教育の在り方について考える3話。
教育の内容やスタイルは不変ではありません。
例えば、いま戦時中の教育をやったらとんでもないわけです。
(国会議員の中には教育勅語復活を唱える人もいます)
その時代に応じたニーズや、社会や科学の進歩、
国際的な日本の立ち位置の変化などを的確に反映しなければ、
役に立たない教育となってしまいます。
今回は広い意味で考えますので、
夜間中学や外国人の教育問題には触れません。
人が夢中になるようなコンテンツや、ブランドを創造するには、
人間に対する理解、人の心に対する深い洞察が必要です。
科学の実験や計算で答えは出てきません。
人間の心を深く研究する学問分野は文科系。特に人文科学。
自然学は自然を研究する学問であるのに対し、
人文学は、人間・人為の所産を研究の対象とします。
大学教育において「文系は役に立たないから廃止しろ」
という考え方や意見は、とんでもないのです。
不登校の原因に確かにいじめもある。
だけど不登校の大多数の子どもたちから
「学校がおもしろくない」という答えも返ってくる。
そうなると、解決方法は全く違ってくる。
どうすれば勉強や学校が面白くなるのかを考えることが急務。
フリーターの問題もそう。
「会社がおもしろくない」とか
「上司が尊敬できない」という答えがどれだけ多いことか。
「お金じゃないんです。

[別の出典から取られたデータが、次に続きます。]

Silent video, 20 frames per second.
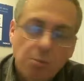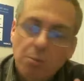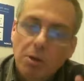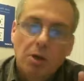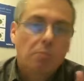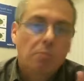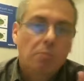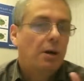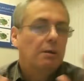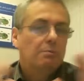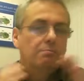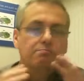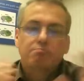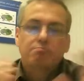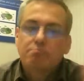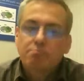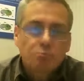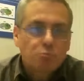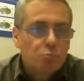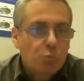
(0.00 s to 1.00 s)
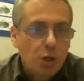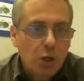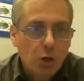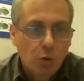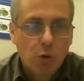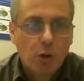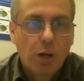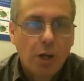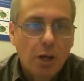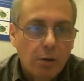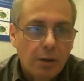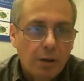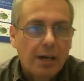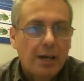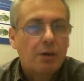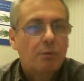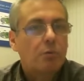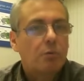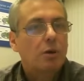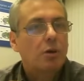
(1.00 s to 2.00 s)
mobile. We all know
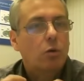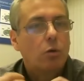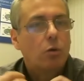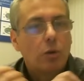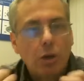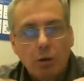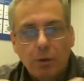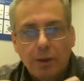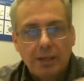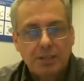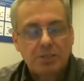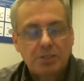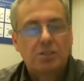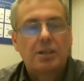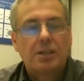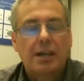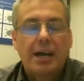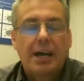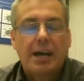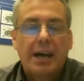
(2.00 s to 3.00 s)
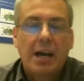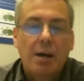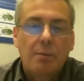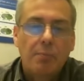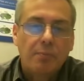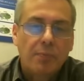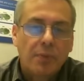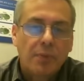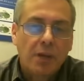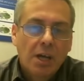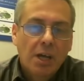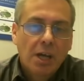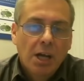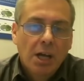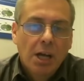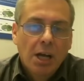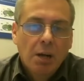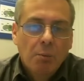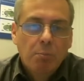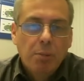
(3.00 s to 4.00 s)
that. We all know that's going to happen.
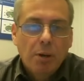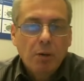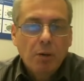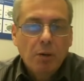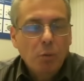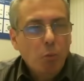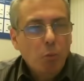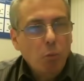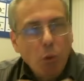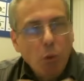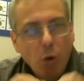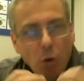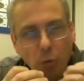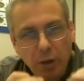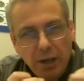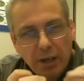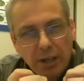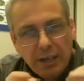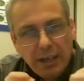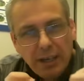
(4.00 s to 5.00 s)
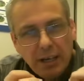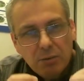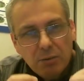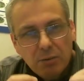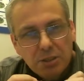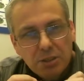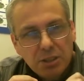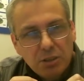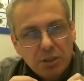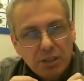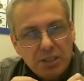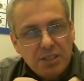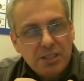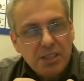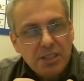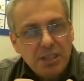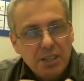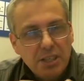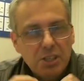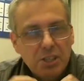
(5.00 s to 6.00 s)
But what we are now going to
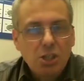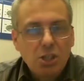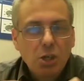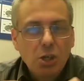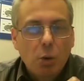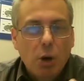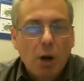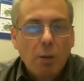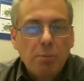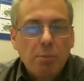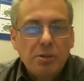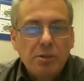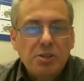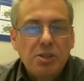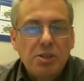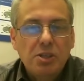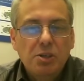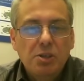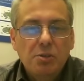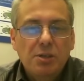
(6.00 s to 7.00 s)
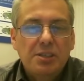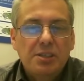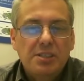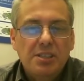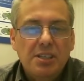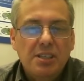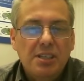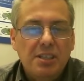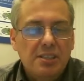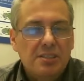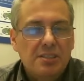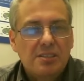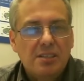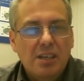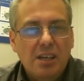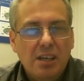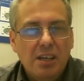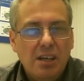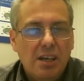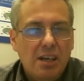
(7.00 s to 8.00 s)
see is new opportunities
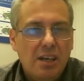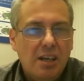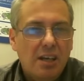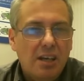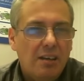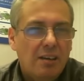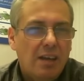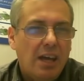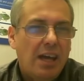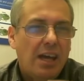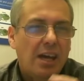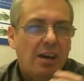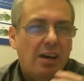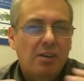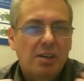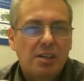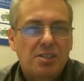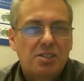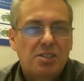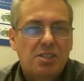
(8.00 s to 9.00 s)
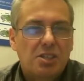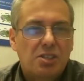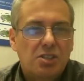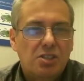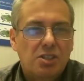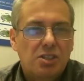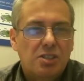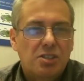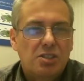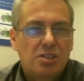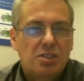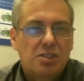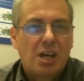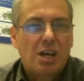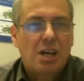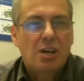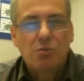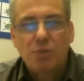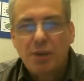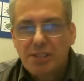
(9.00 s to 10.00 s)
in areas such as
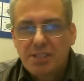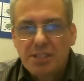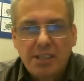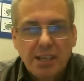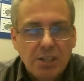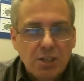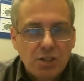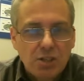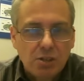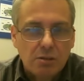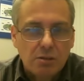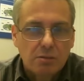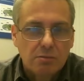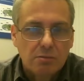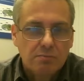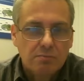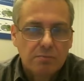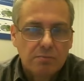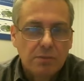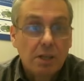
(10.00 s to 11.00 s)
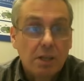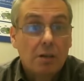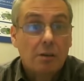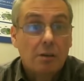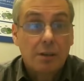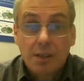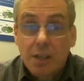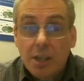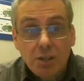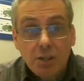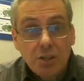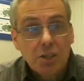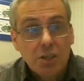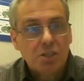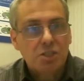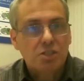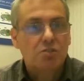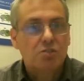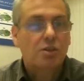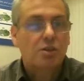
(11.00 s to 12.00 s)
residential, the
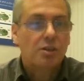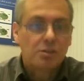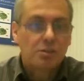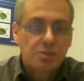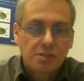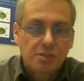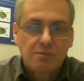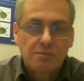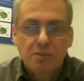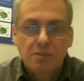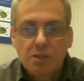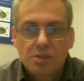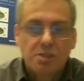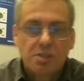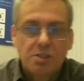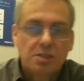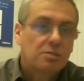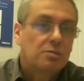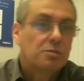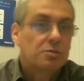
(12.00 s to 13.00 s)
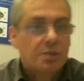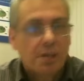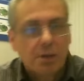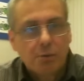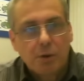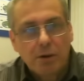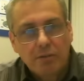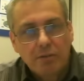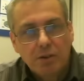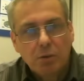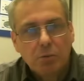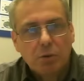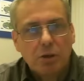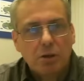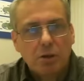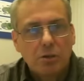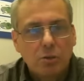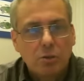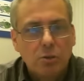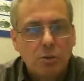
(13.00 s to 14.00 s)
industrials, the verticals, however you want to
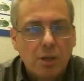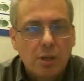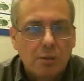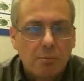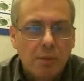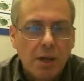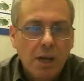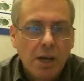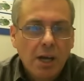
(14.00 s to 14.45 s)
call them,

熱く情熱を持って働きたいんです」
という子も多い。
そんな彼らがなぜ数年で会社を辞めてしまうのか。
先進国は、コンテンツやブランド構築を競う時代なのです。
それを担える人材育成を、日本の教育はしているでしょうか?
求められる人材の能力は変わってきています。
「読み書き計算の一定能力を備えた労働者が多数いれば良い」
というのは発展途上国型の時代遅れの発想。
インターネットが発達し、小学生でも簡単に調べられる時代です。
書いてあることを知っているだけでは何の付加価値も生めません。
独創的でクリエイティブなものを生み出せる人材は、
画一的な一斉教育で育成できるでしょうか?
これまでは「普通」「同じ」「前例踏襲」が尊重されましたが、
これからは「珍しい」「違う」「前例がない」がものすごく重要。
20年以上前から不登校の児童・生徒が増えています。
むかしは、子ども自身や家庭に問題があると考えられてました。
しかし、不登校の数は減らず、その現象はずっと続いています。
むしろ今の学校のやり方の方が間違っているのではないかと、
最近私は考えています。
私も時代により、国により、望ましい教育のありかたは、
どんどん変わっていくもの、変えていくべきものだと思います。
日本は戦争を起こした反省をして不戦の誓いをしたのに、
教育勅語を復活させようとする大臣や国会議員がいるのはとんでもないことです。
世界史的に見れば、君主制から民主制へ移行するには、
多くの民衆の自覚と行動と努力を経て、自由と平等を勝ち取りました。
しかし現代の日本では、生まれた時からそれらは与えられており、
いつのまにか在ることが当然となり、あらためて意識もされないようになってしまいました。
投票率の低下が顕著な例です。
日本国憲法にもあるように、自由や平等や民主主義を守るのは、ほかでもない私たち自身です。
第十二条 この憲法が国民に保障する自由及び権利は、国民の不断の努力によつて、これを保持しなければならない。
戦後教育の大きな欠点は、この条文を自覚させることが欠落してきたことだと、改めて思います。
もしかして、政府が意図的にそう仕向けてきたのか?
憲法によれば、どんな思想や意見を持つのも言うのも自由です。
ただし、政治に無関心の国民が大多数となってしまえば、
自由・平等は紙(憲法)に書いてあるだけの空念仏となってしまい、実際には死んでしまいます。